Thursday, September 25, 2014

Hong Kong Monetary Authority Warns of High Risk from Interest Rate Hikes

I have been saying here that political authorities CANNOT deny the existence of bubbles anymore so they resort to:
I recognize the problem of addiction but a withdrawal syndrome would even be more cataclysmic.
Well, Hong Kong’s monetary board sees their economy as acutely dependent on the sustenance of bubbles and thus fears of interest rate increases
 
From the Dailymail.com.uk (bold mine)
Hong Kong's de facto central bank warned on Tuesday that the city's lenders might face "very high" risks from rising interest rates, which will threaten to drain liquidity at a time banks have heavy loan commitments.

Arthur Yuen, deputy chief executive of the Hong Kong Monetary Authority (HKMA), told the Hong Kong Institute of Bankers' annual conference that the U.S. Federal Reserve's decision to end its asset-purchase programme could create "liquidity risks" for Hong Kong banks.

The Hong Kong dollar is pegged to the U.S. dollar, so Hong Kong's domestic interest rates should rise in line with American ones. Still, economists have warned that rising U.S. rates could suck funds out of emerging markets, depressing asset prices in Asia.

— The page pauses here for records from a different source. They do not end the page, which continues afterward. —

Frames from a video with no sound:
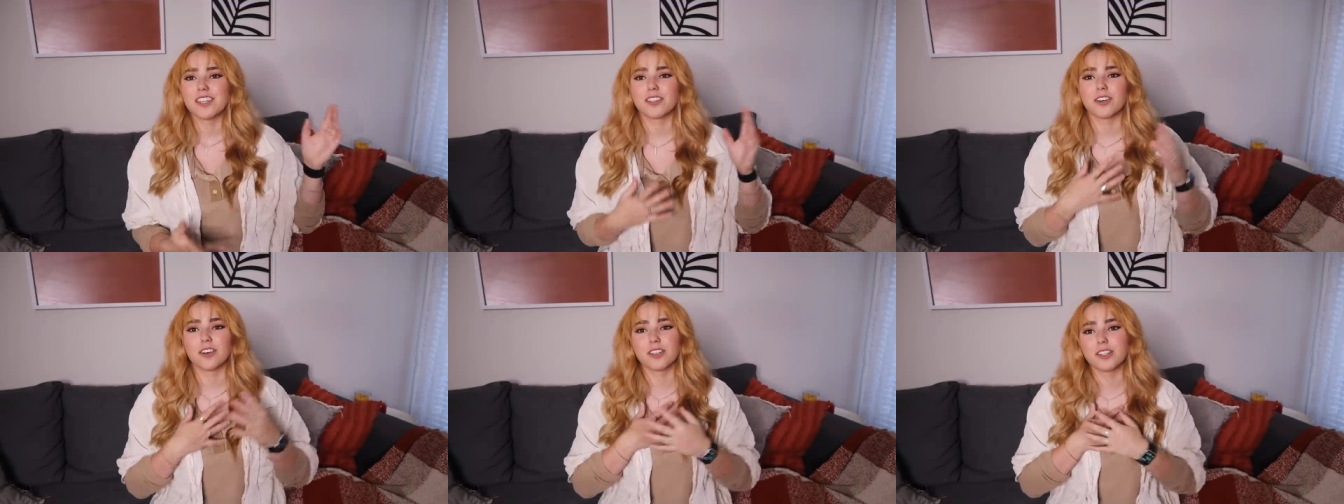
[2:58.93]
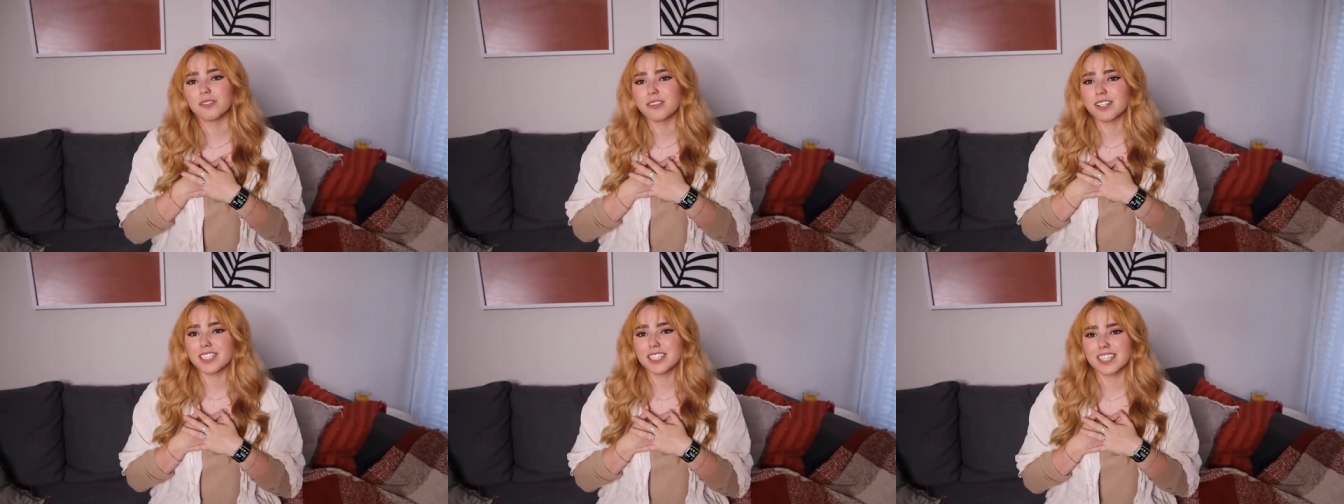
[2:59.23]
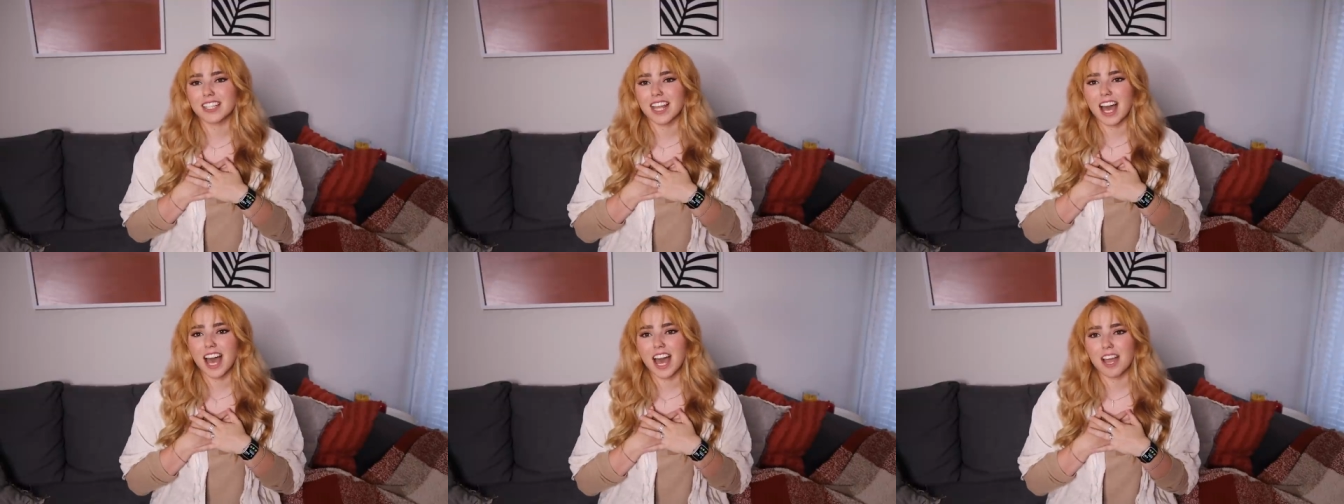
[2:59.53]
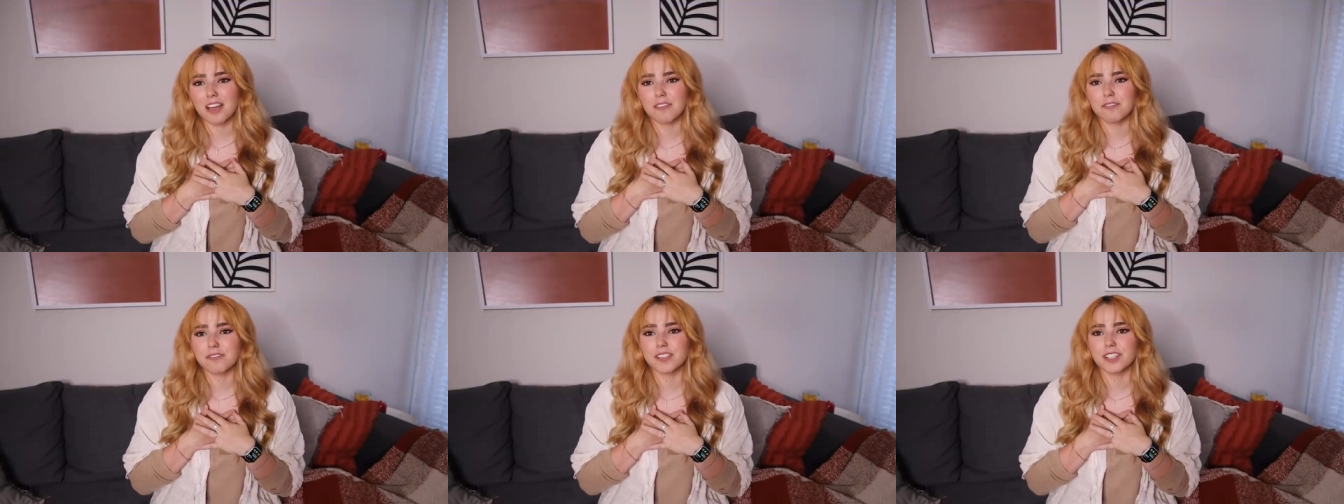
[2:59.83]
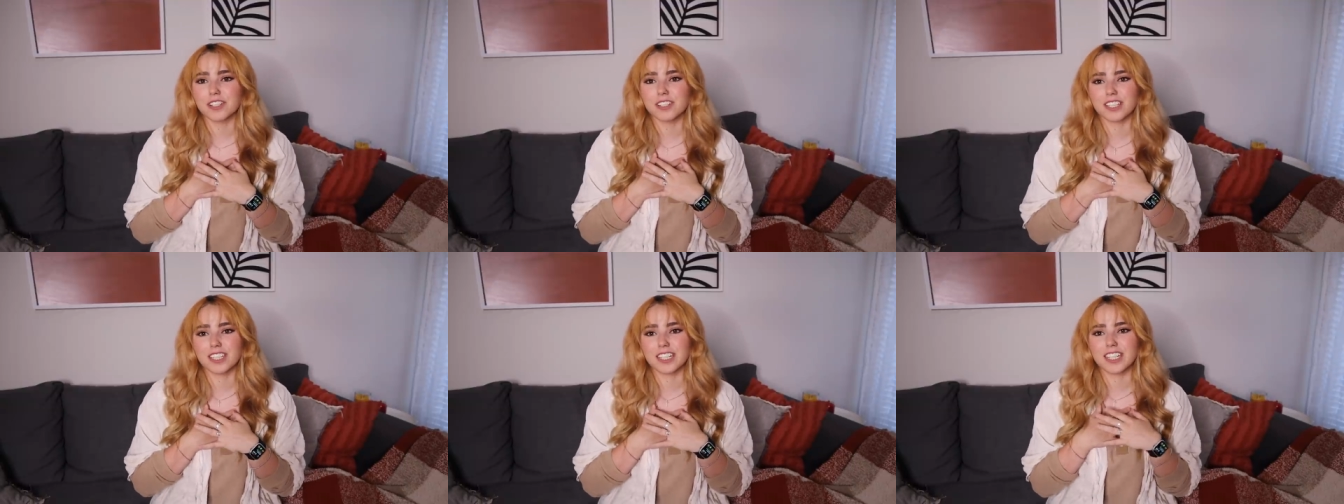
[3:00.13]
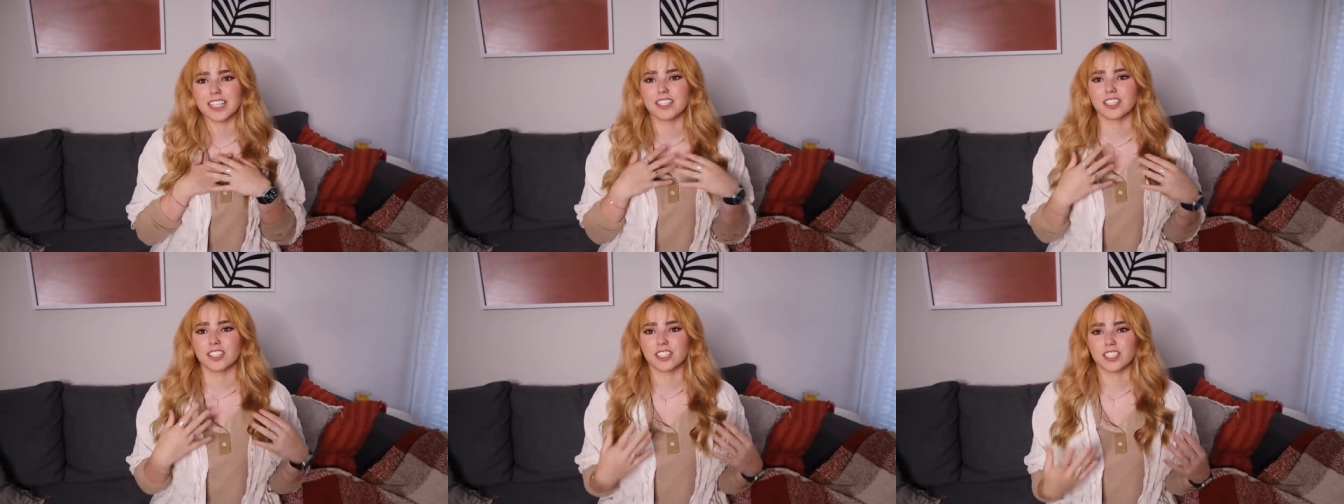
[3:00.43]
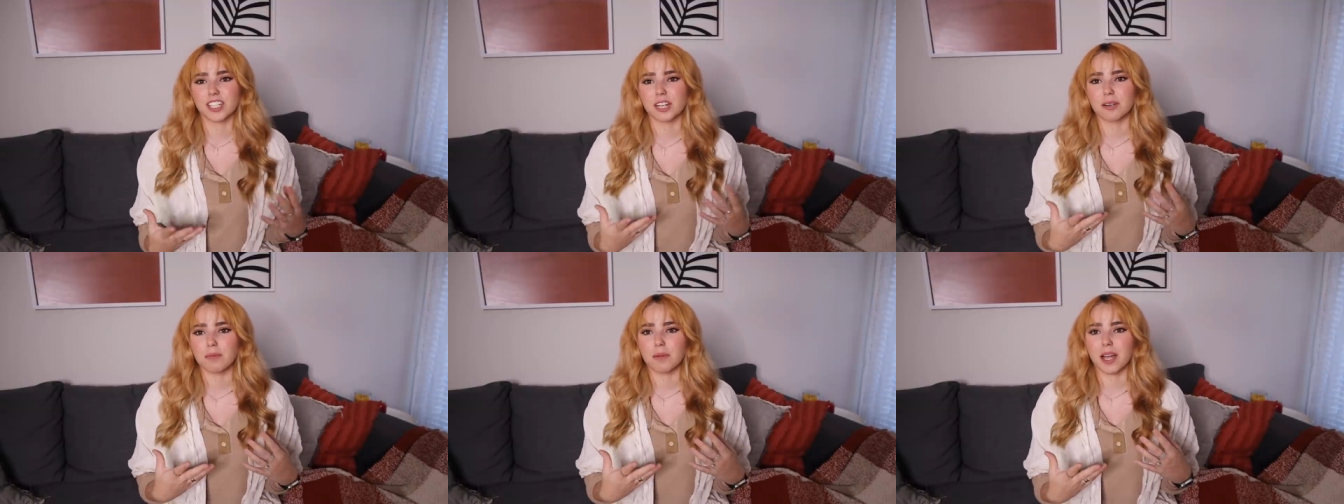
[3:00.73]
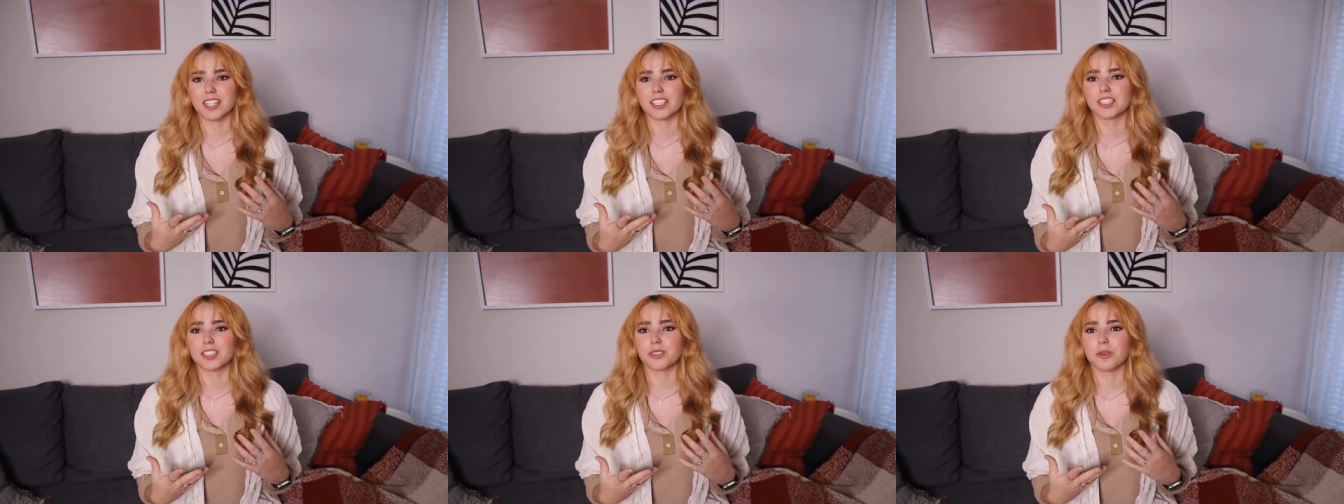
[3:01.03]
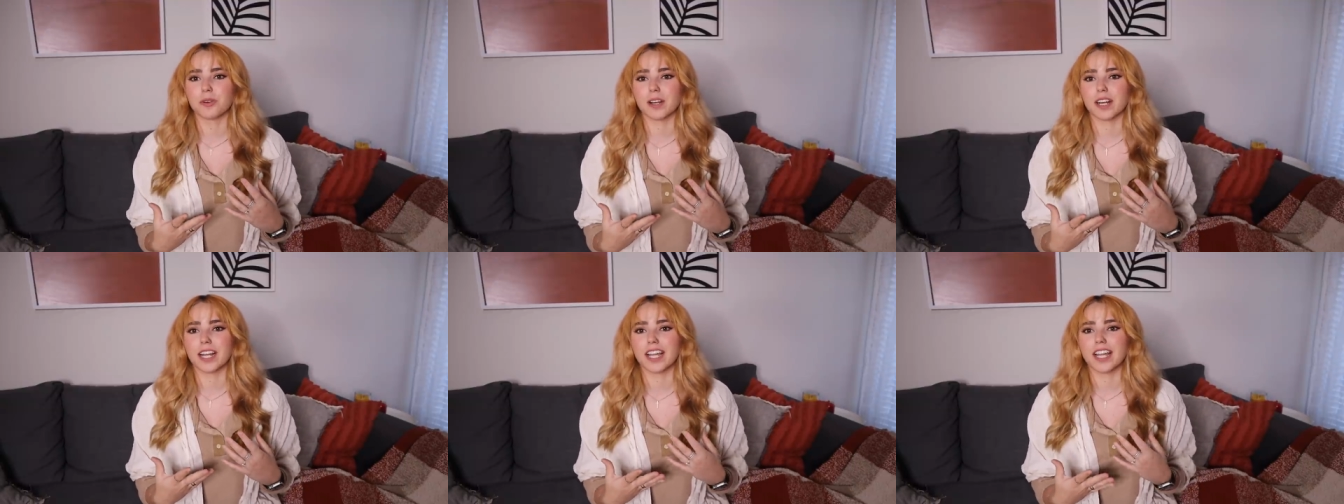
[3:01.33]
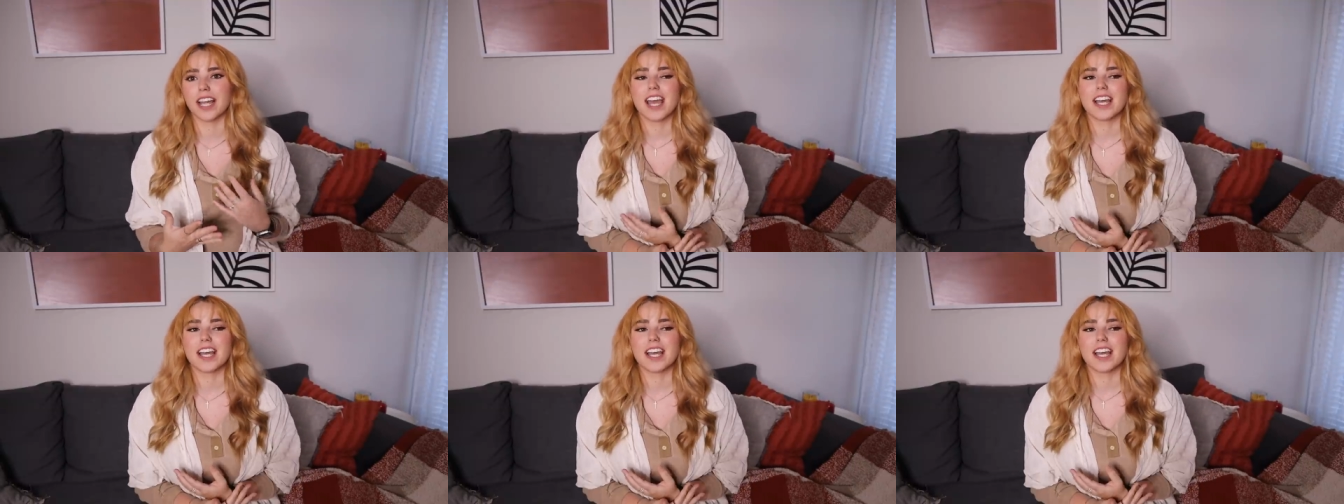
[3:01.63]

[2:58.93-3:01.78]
The only reason that I feel the need to share my story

Higher interest rates and possible outflows would add stress to the loan books of Hong Kong banks, which some analysts fear are already too exposed to borrowers in China, where non-performing loans have been increasing. In April, the HKMA said that Hong Kong bank lending to mainland-related customers rose 30 percent in 2013 to HK$2.276 trillion.

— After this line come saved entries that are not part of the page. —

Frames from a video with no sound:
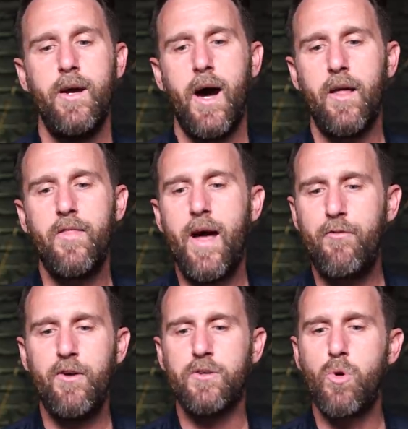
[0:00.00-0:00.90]
And I think that
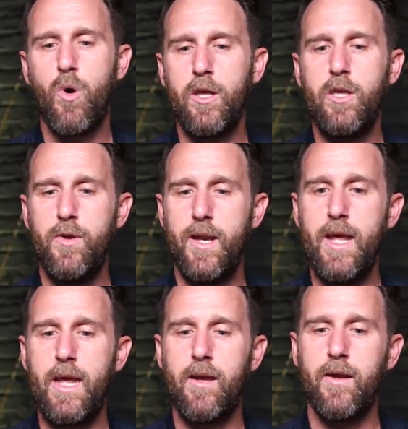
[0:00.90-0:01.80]
feels quite
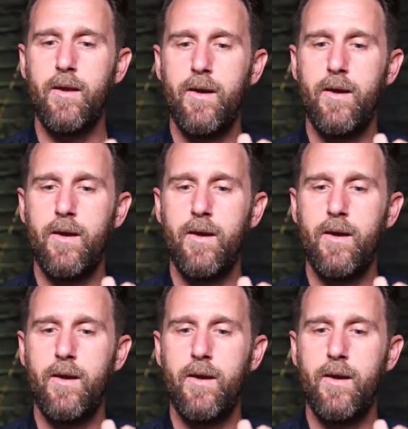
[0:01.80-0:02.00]
unique.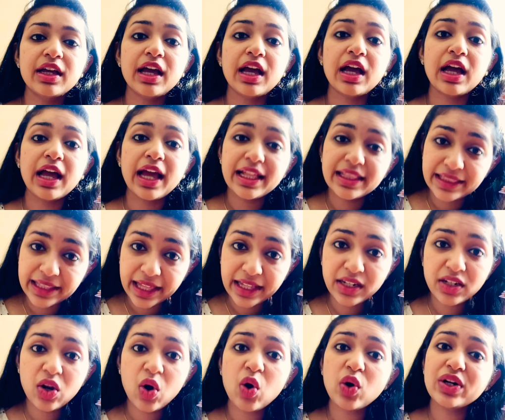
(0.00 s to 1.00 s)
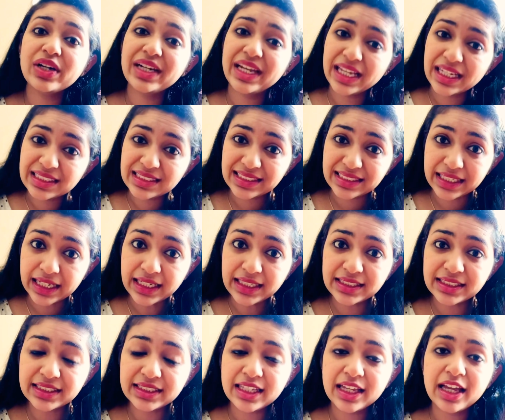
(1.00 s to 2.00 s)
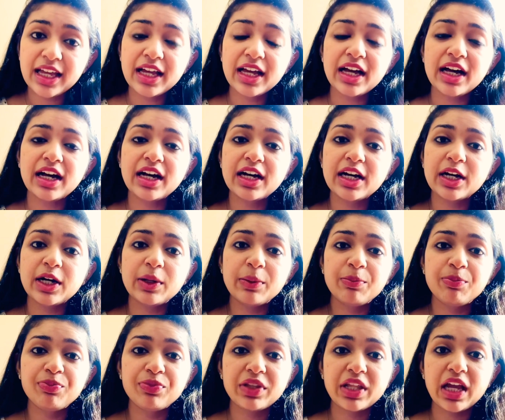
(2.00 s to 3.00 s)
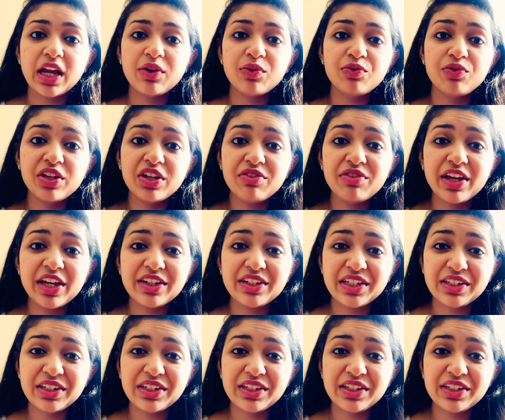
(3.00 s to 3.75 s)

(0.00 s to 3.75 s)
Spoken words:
And then on day 6, we were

On Tuesday, Yuen said: "With these uncertainties in the interest rate cycle, we do think that the liquidity risk associated with banks in Hong Kong is still at a very high level - and with interest rates likely to reverse back to a more normal level, credit risk will also be a factor we need to look at."

A "landscape of uncertainties of liquidity and credit risk arising from interest rate cycle" has emerged at the same time as the Hong Kong banking industry has experienced near-historic levels of credit growth, said Yuen.
If you haven’t noticed the frequency of alarmism on “bubbles” from international political institutions have been intensifying. It's now almost on a weekly basis!

The BIS, IMF, OECD, RBA, ADB even the US Fed’s chairwoman Janet Yellen or even the Philippine BSP chief has expressed such concerns. Although their worries have been aired in different forms, which has mostly been described as overvaluations, complacency or low volatility or high risks from variable activities (e.g. geopolitics).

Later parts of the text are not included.